Did the Three Kings Bear Gift Receipts?
When Caspar, Balthazar and Melchior arrived at the manger on the first Christmas, they set a precedent that would withstand the test of time for every Christmas to come. Most of the gifts they brought were, at first glance, terrible.
Caspar, what were you thinking? Myrrh? The resin from a tiny shrub was used for embalming. It would be like presenting your bundle of joy with Dr. Science's Junior Mortuary Kit.
Balthazar hardly did better. His gift of frankincense was the first of many billions of thoughtless perfume presents. If you want to show someone you love them and have less than a minute to shop, buy them perfume or cologne.
But fortunately for Caspar and Balthazar, Melchior came through. The third king presented the Holy Family with the gift that classical economics has long suggested is best: gold. In other words, he gave them the money.
The merits of this seemingly wise decision, as opposed to those of giving specific gifts, have been hotly contested in economic research circles of late. If you're scratching your way through a holiday gift list, you may want to enter the latest evidence into your shopping calculations.
Some social scientists make the case that too few of us take Melchior's logical step. One survey found that only about 9 percent of Christmas gifts are cash. Gift cards, which are like cash, have been surging in popularity but will probably account for only 5 percent of holiday sales this season. This drives economists crazy for a simple reason. Perhaps the most important tenet of their science is that people know their own preferences best.

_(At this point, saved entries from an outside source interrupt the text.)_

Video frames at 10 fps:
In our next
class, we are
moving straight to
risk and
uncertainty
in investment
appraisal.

If you give someone money, she can go out and buy exactly what she wants. If you give her a gift, you may luck out and pick just what she would have purchased herself. Odds are, though, that you'll give her something she values less.

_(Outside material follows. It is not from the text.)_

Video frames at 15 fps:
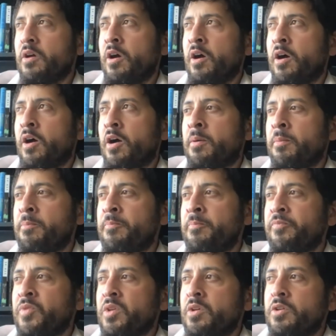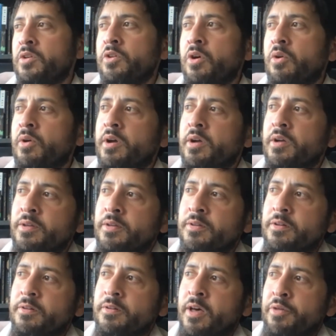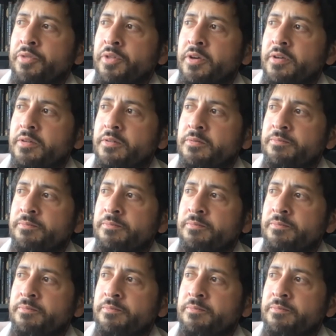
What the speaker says: Um, I think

So holiday gift giving is highly inefficient. Wharton School economist Joel Waldfogel came up with some staggering numbers in his 1993 study, "The Deadweight Loss of Christmas," published in the American Economic Review.
Surveying college students, he found that people tended to prefer their own choices to gifts they received -- 10 percent to 33 percent more, in fact. So up to 33 percent of holiday sales can be thought of as wasted. Based on a National Retail Foundation (NRF) holiday sales forecast of $457 billion for this year, this amounts to an annual loss to Americans of a whopping $152 billion because of the scourge of holiday gifts. And people seem to give particularly disappointing presents during the holidays. According to the NRF, 8.8 percent of gifts will be returned after the holidays, up from the average of 7.3 percent during the rest of the year.
If Waldfogel's numbers were the end of the story, the scale of the loss caused by Christmas would be so enormous that a law banning Christmas gifts could deliver about as much economic benefit as significant tax reform. After all, $152 billion is about 1.4 percent of the total U.S. economy. While the proposal may seem extreme, my informal poll of Washington policy analysts suggests that such legislation is more likely than Social Security reform.
Fortunately for those who love Christmas presents, some of the most interesting work at the frontier of economic research suggests that holiday gift giving may be far more beneficial than economists had previously believed.
The key insight of this new line of research is that people do not always behave like the super-rational automatons that traditional economic analysis makes them out to be. If you want to understand why holiday gift giving persists, psychology may be more important than economics.
Strikingly, sentimentality has been found to apply even to gifts given randomly in an experimental setting. In one famous study, "Experimental Tests of the Endowment Effect and the Coase Theorem" by Nobel Prize-winning psychologist Daniel Kahneman and two coauthors, published in 1990 in the Journal of Political Economy, students at Simon Fraser University in Canada were given coffee mugs from the college bookstore and then asked whether they would sell the mugs at prices ranging from 25 cents to $9.25. A second group was asked whether they would buy a mug at the same prices. Those who received the gifts were possessive of their new treasures, and were coaxed into giving them up only at prices above $7.12. But those who did not receive the mugs as gifts found them unattractive, and were willing to buy them only if they cost less than $3.12.